**EXERCISE DATA:**
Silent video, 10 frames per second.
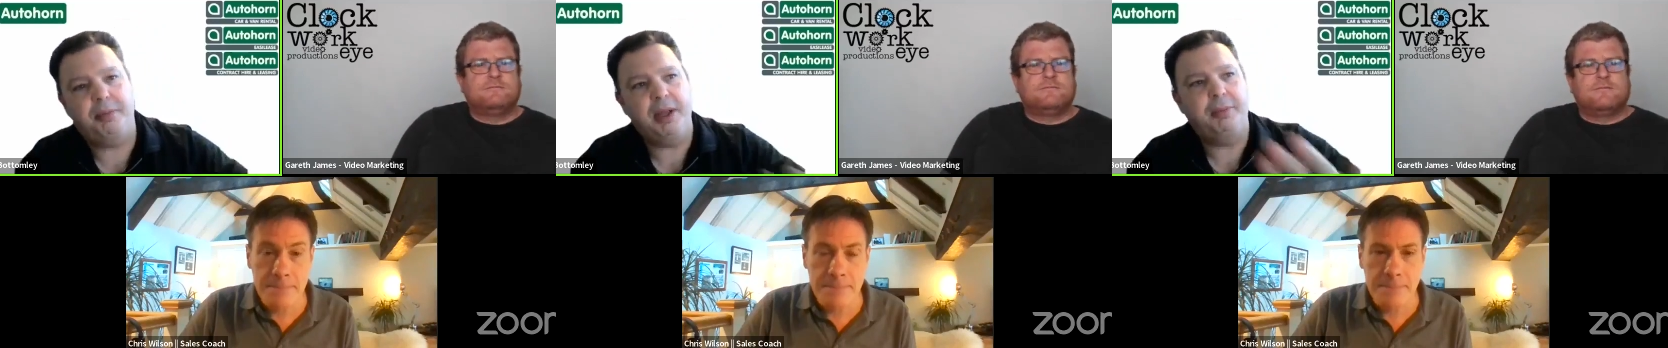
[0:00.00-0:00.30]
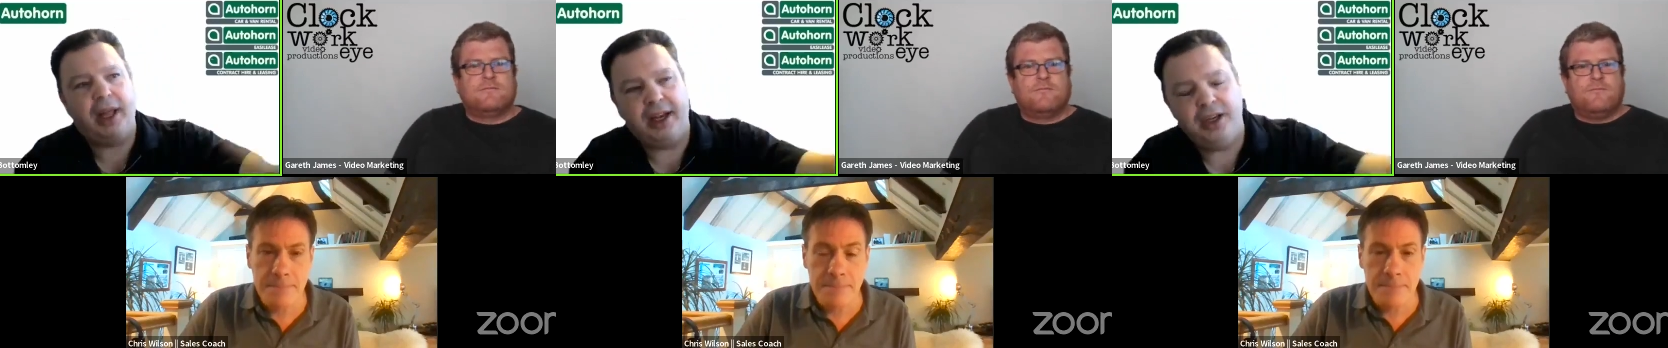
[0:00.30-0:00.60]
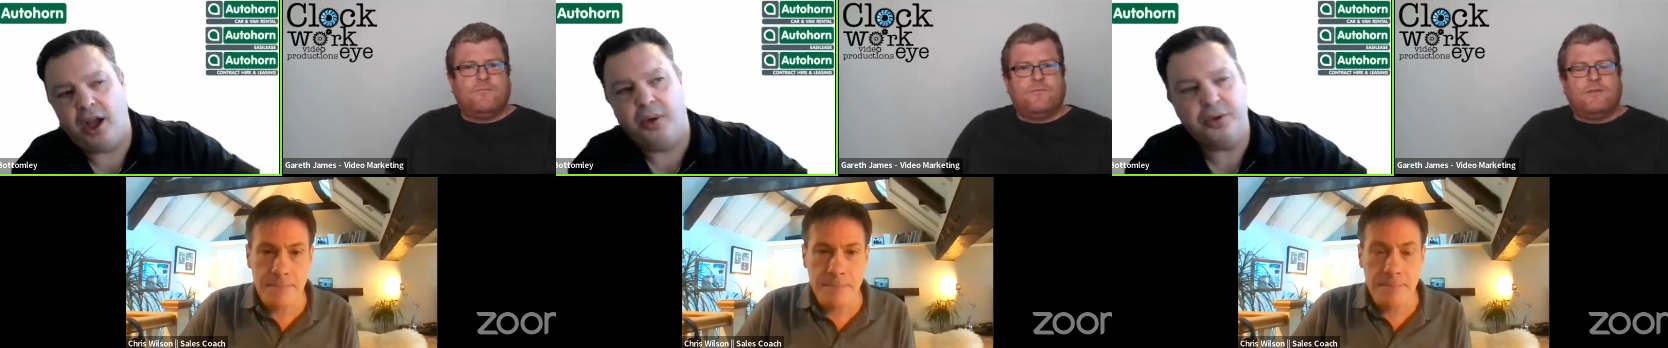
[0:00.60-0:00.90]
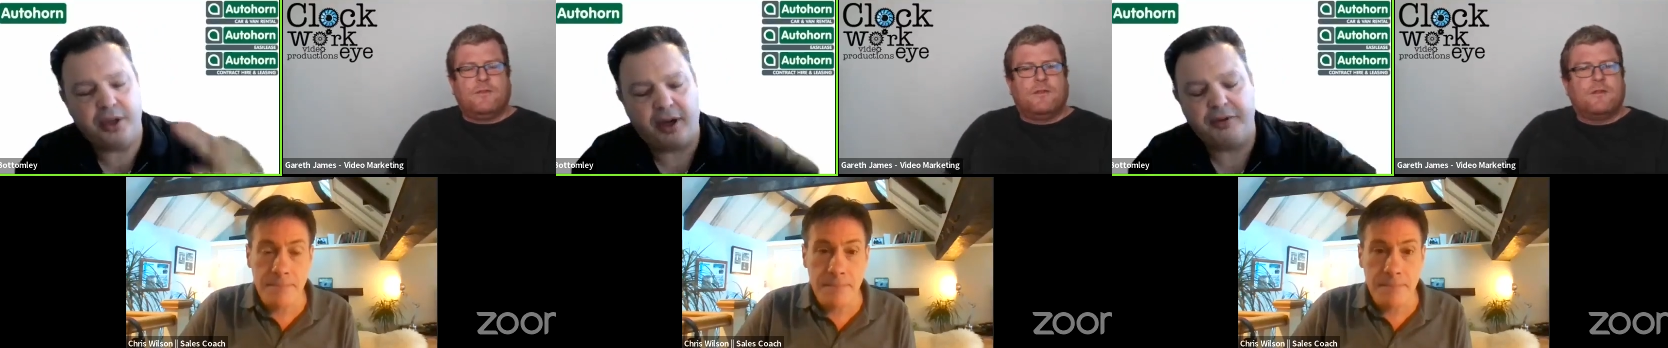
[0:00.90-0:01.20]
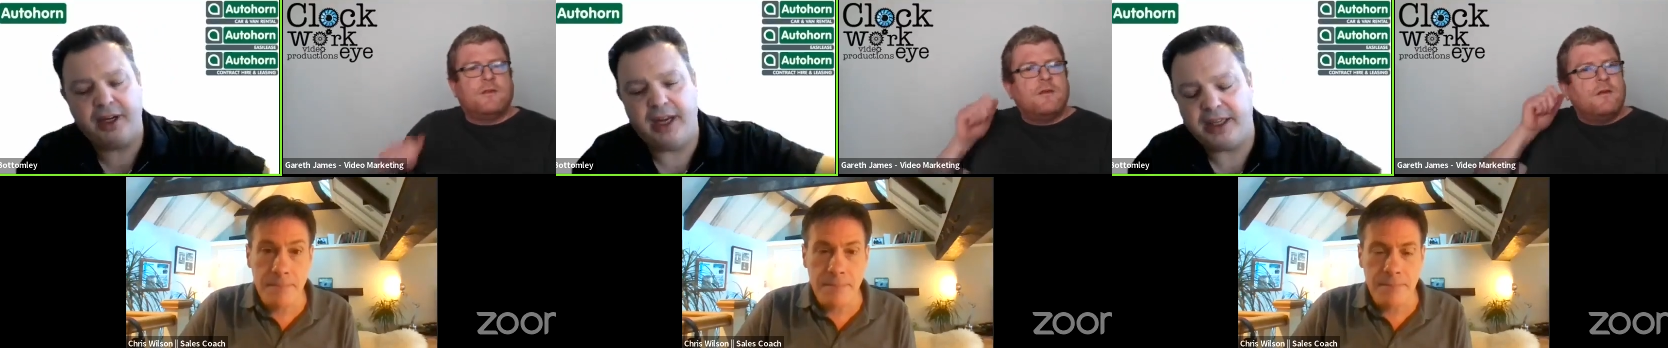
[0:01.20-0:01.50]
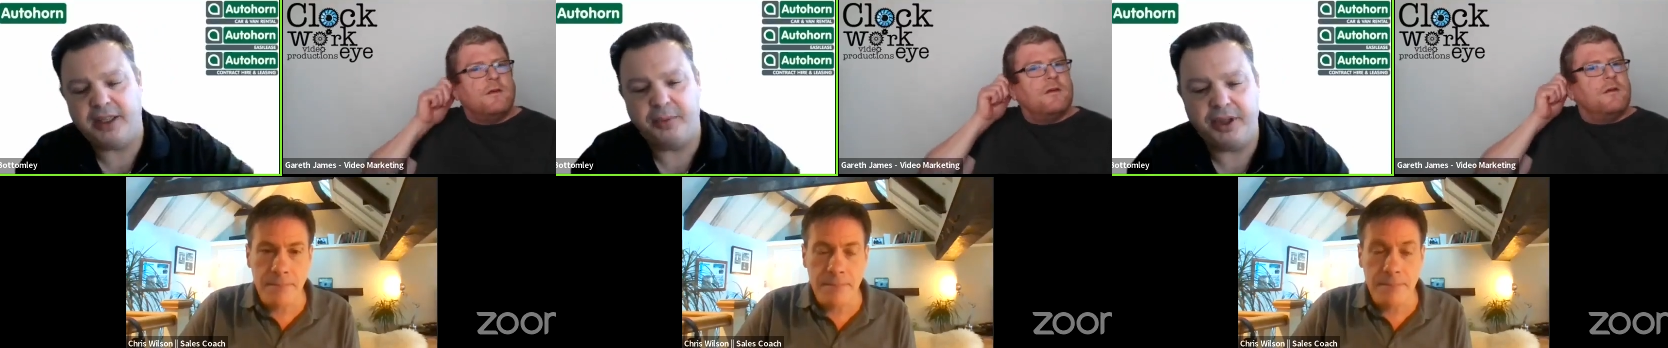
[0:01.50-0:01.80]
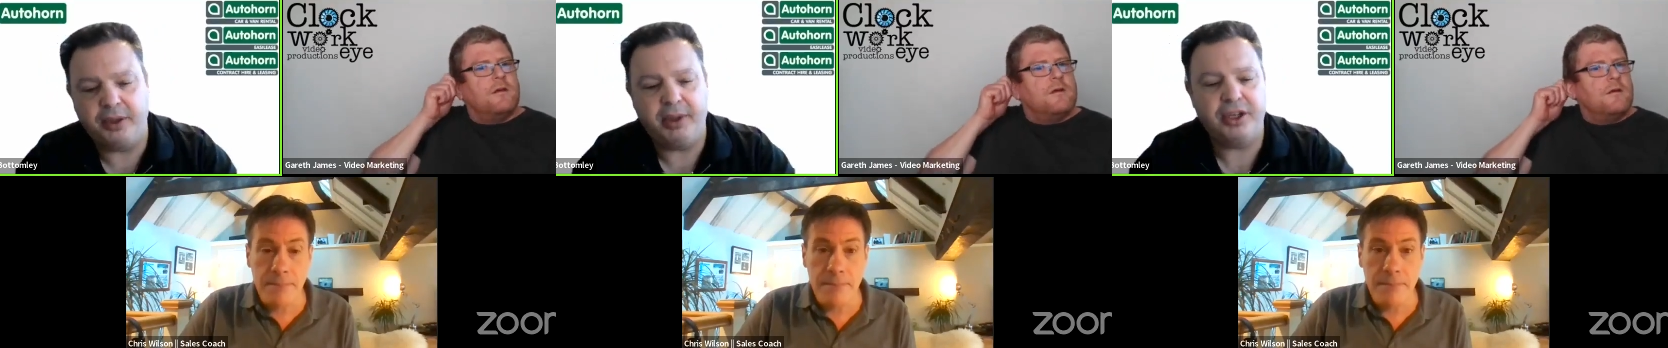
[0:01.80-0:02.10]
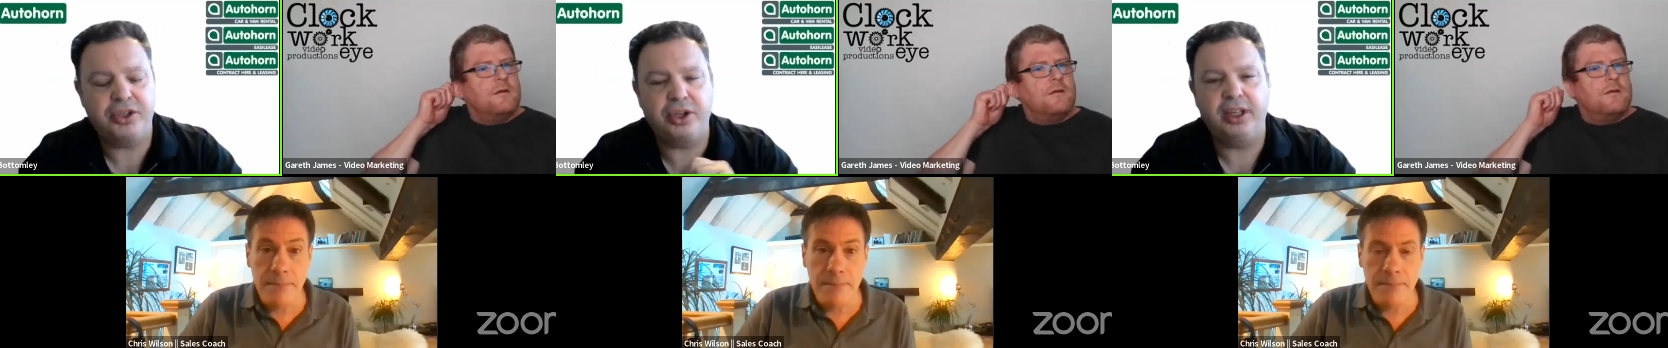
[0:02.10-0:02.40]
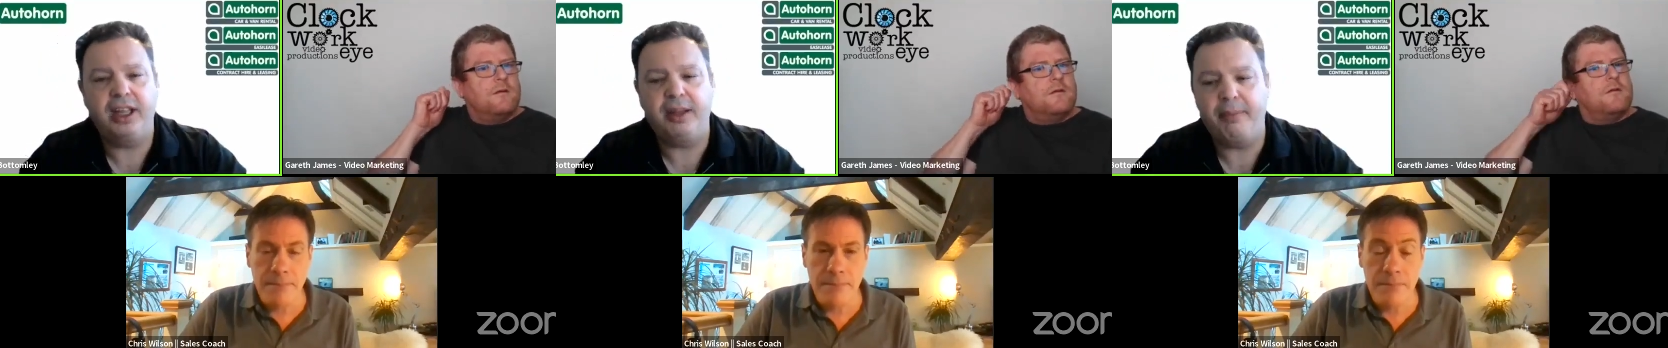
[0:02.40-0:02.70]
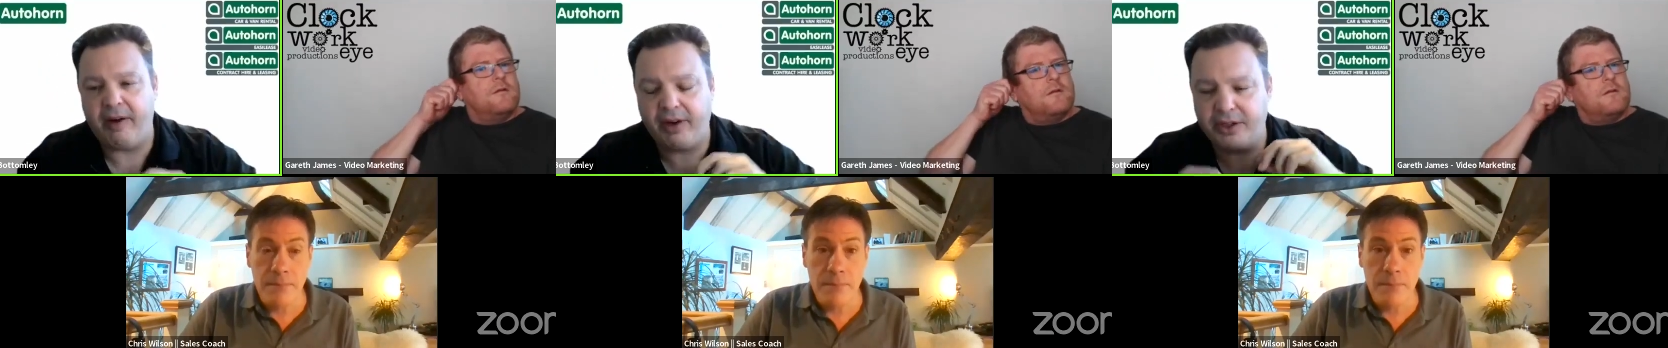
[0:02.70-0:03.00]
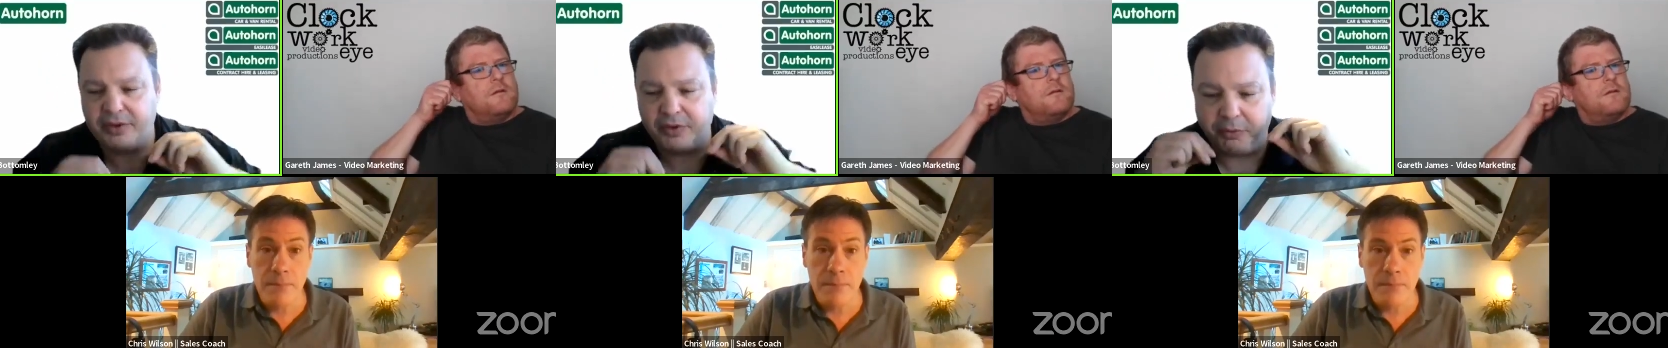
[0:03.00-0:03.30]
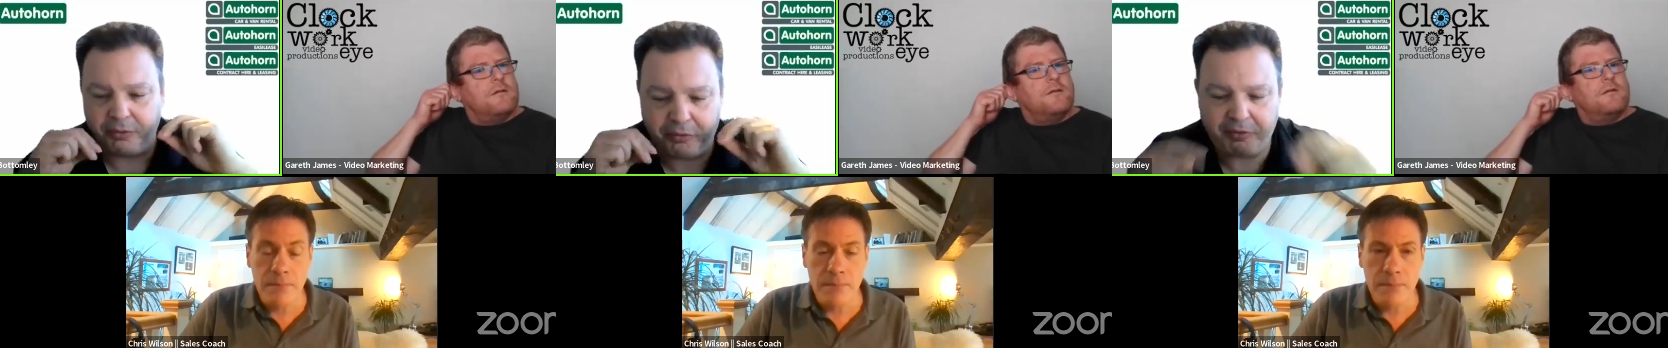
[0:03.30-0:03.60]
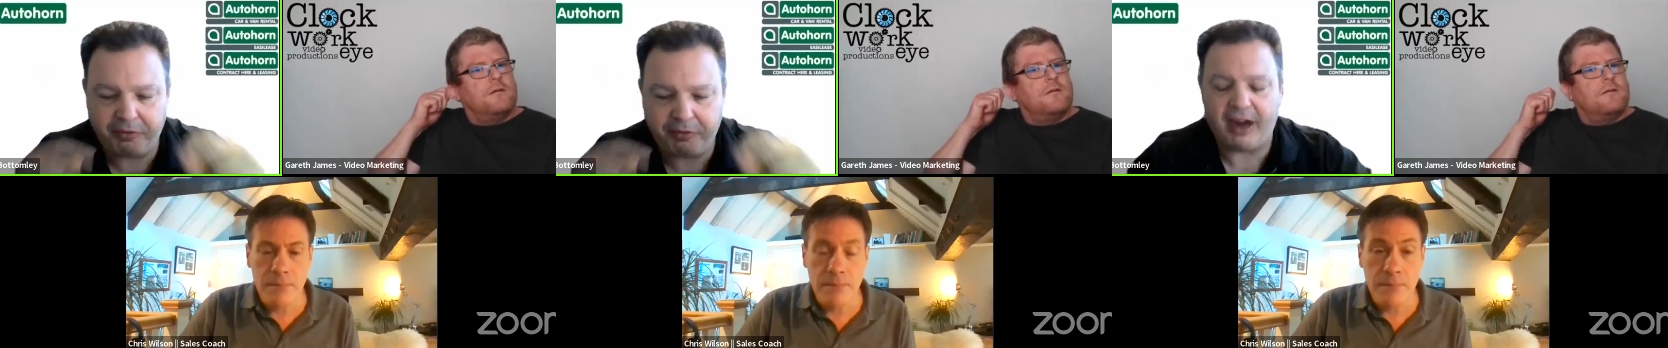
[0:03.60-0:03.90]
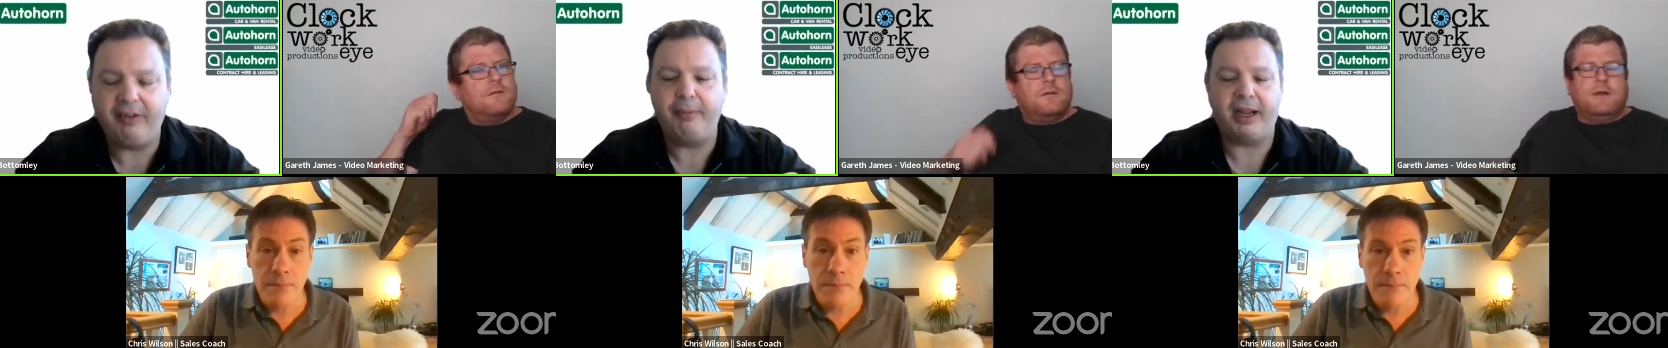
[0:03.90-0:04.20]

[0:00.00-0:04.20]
Speaker 1: people that I know, so I've connected with them, and then suddenly the Americans have come firing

**DESCRIPTION OF THE TASK:**
Begin at the line containing "[0:01.50-0:01.80]" and stop at the final line of the data. Retype those lines exactly, without the pictures.

**OUTPUT:**
[0:01.50-0:01.80]
[0:01.80-0:02.10]
[0:02.10-0:02.40]
[0:02.40-0:02.70]
[0:02.70-0:03.00]
[0:03.00-0:03.30]
[0:03.30-0:03.60]
[0:03.60-0:03.90]
[0:03.90-0:04.20]

[0:00.00-0:04.20]
Speaker 1: people that I know, so I've connected with them, and then suddenly the Americans have come firing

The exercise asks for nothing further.